Il Vitkovice, fondato nel 1919, schierava il nazionale Miroslav Gajdusek, trentenne centrocampista offensivo che aveva disputato, nel giugno 1980, la finale per il terzo posto ai Campionati Europei tra Italia e Cecoslovacchia, persa ai rigori dagli azzurri dopo una lunga serie di tiri dagli undici metri. Il rinforzo per affrontare al meglio il ritorno del Vitkovice nel massimo campionato cecoslovacco, arrivato ad Ostrava dopo una lunga militanza nelle file del Dukla Praga dove aveva collezionato 355 presenze e 77 gol. 

La stagione 81/82 del Vitkovice era cominciata nel peggiore dei modi: quattro sconfitte e un pareggio nelle prime cinque giornate, dodici gol al passivo ed appena due all’attivo. Un ruolino di marcia da compagine modesta che cercava la ricerca del giusto assetto.

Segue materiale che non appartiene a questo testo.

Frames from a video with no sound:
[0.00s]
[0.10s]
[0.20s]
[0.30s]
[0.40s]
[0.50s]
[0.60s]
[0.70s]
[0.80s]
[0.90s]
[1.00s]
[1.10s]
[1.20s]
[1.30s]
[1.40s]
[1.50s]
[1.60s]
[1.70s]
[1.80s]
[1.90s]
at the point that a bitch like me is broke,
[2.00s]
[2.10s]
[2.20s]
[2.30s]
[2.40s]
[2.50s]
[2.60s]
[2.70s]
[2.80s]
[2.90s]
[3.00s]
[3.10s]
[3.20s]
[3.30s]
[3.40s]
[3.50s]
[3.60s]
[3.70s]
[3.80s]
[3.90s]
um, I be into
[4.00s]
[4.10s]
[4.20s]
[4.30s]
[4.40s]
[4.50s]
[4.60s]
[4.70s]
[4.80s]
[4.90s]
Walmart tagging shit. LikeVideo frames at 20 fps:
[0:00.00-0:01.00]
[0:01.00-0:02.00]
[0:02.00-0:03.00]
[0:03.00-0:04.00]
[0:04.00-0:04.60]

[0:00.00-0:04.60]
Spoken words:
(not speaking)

Antonelli in gol contro il Vitkovice il 20 ottobre 1981

Ai rossoneri bastò un quarto d’ora per sbloccare il risultato. Antonelli, soprannominato “il Cruijff della Brianza”, straordinariamente somigliante a Dustin Hoffmann, girò di testa alle spalle del portiere Havlicek. Sembrò l’inizio di una passeggiata ma il buon avvio di partita si rivelò illusorio. Il Vitkovice reagì con veemenza. Il pareggio di Kusnir, dodici minuti più tardi, scaturì da uno svarione del centrocampo. Inutile l’uscita disperata dai pali di Piotti, battuto dal diagonale del difensore cecoslovacco.

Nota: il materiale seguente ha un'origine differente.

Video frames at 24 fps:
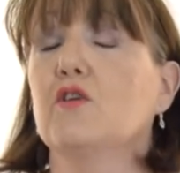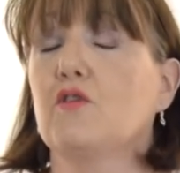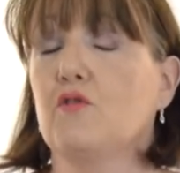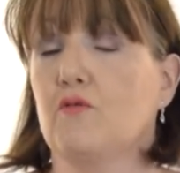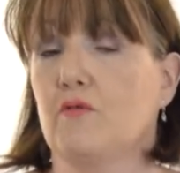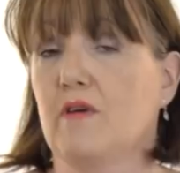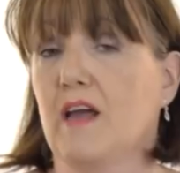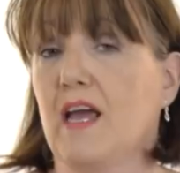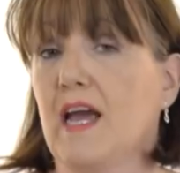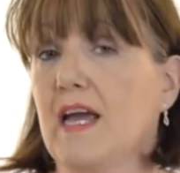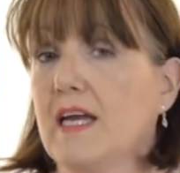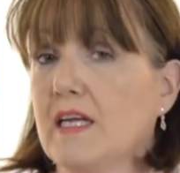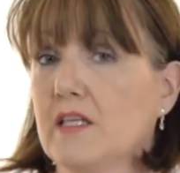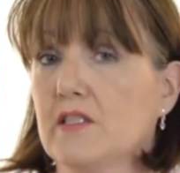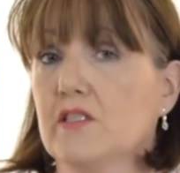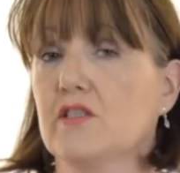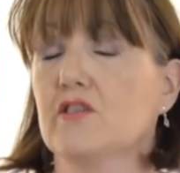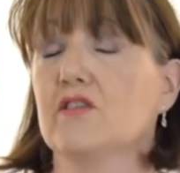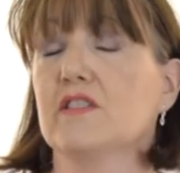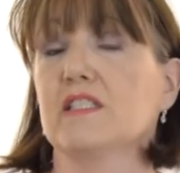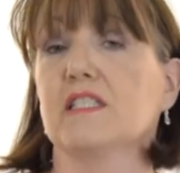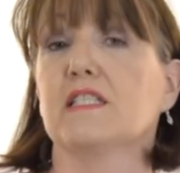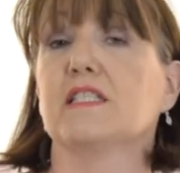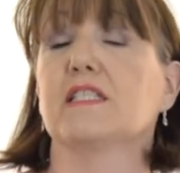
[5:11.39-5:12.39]
create,
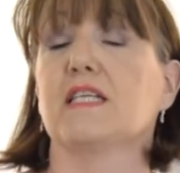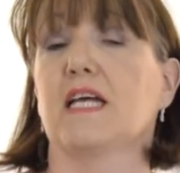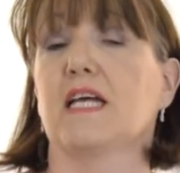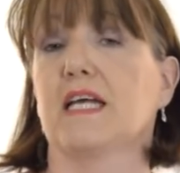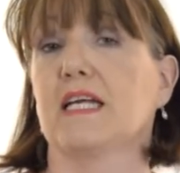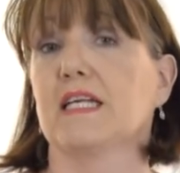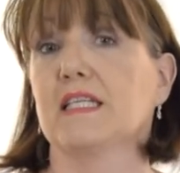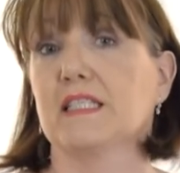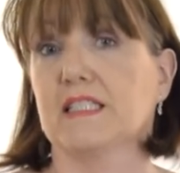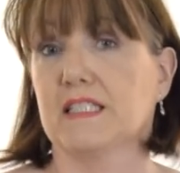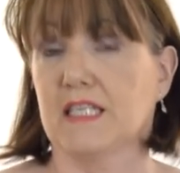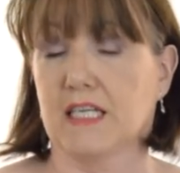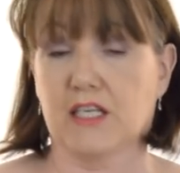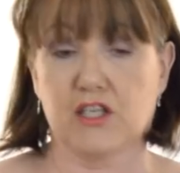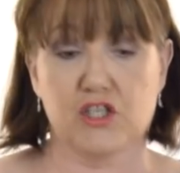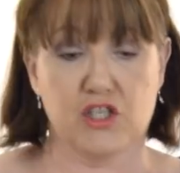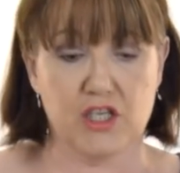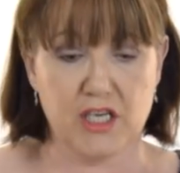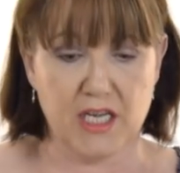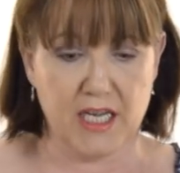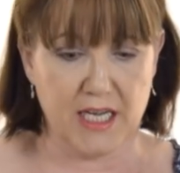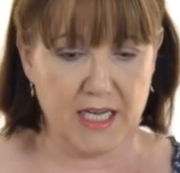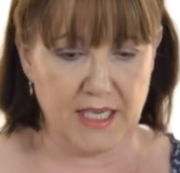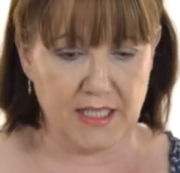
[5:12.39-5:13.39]
because it takes 6
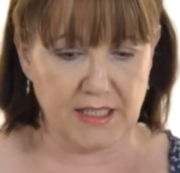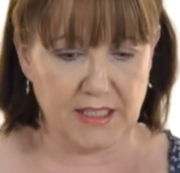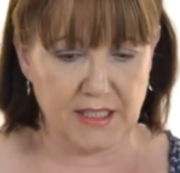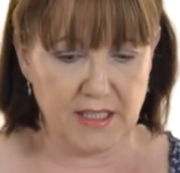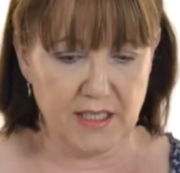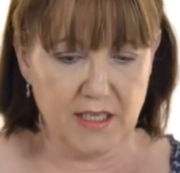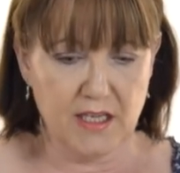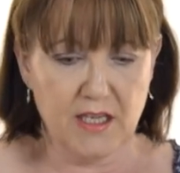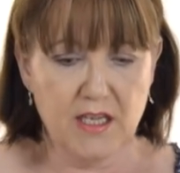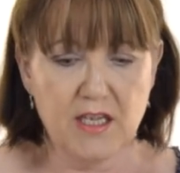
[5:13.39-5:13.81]
years.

Nella ripresa, Radice dovette rinunciare a Collovati, uscito malconcio dall’infausto terreno di gioco del Mestsky, inserendo al suo posto Joe Jordan. Surclassati a centrocampo, i rossoneri subirono allo scadere il gol della beffa con un dubbio rigore concesso dall’arbitro ungherese Mohaczi. Gajdusek spiazzò Piotti, dando la vittoria ai padroni di casa. Da Ostrava, il Milan tornò con più dubbi che certezze. Il ko contro i dopolavoristi cecoslovacchi acuì le difficoltà di una squadra che già mostrava evidenti difficoltà atletiche. Persino un combattente come Buriani, indicato dal Guerin Sportivo come il migliore tra i rossoneri, si disse “stanco e affaticato”. 

Una storia dimenticata

Vitkovice (o Wiktowitz, secondo la denominazione tedesca) ha un’importanza anche nella storia dell’Italia. Un piccolo villaggio che, dal 1828, diventò uno dei più grandi centri industriali della monarchia Asburgica per la forte presenza di miniere di carbone e acciaierie. Nella Mitteleuropa ebbe un ruolo di primo piano durante la rivoluzione industriale nel XIX secolo.

Negli anni della Prima Guerra Mondiale, tra il 1914 e il ’18, “la produzione fu convertita esclusivamente per gli usi militari: obici, cannoni, proiettili di artiglieria di ogni tipo (compresa la spaventosa granata di mortaio da 420 mm) e gli operai, che andarono quasi tutti al fronte, furono sostituiti perlopiù da donne e prigionieri di guerra: prima russi, serbi e romeni, poi anche italiani provenienti dai campi di concentramento di Sigmundscherberg, Mauthausen, Milowitz”. 

Furono circa duemila i prigionieri di guerra italiani presenti a Witkowitz verso la fine della Grande Guerra. Oltre trecento di essi, sopraffatti da tribolazioni, scarsissima nutrizione e malattie, vennero sepolti in un settore riservato del cimitero locale. Dal 1931, i loro resti sono raccolti in una cripta monumentale appositamente eretta in questo stesso luogo. Il mausoleo, una sorta di “monumento europeo alla memoria”, raccoglie oltre mille caduti di altre nazionalità: russi, polacchi, cechi e slovacchi, ungheresi, austriaci, romeni, serbi. Quella degli italiani sepolti ad Ostrava è una vicenda sepolta dalla storia e dimenticata.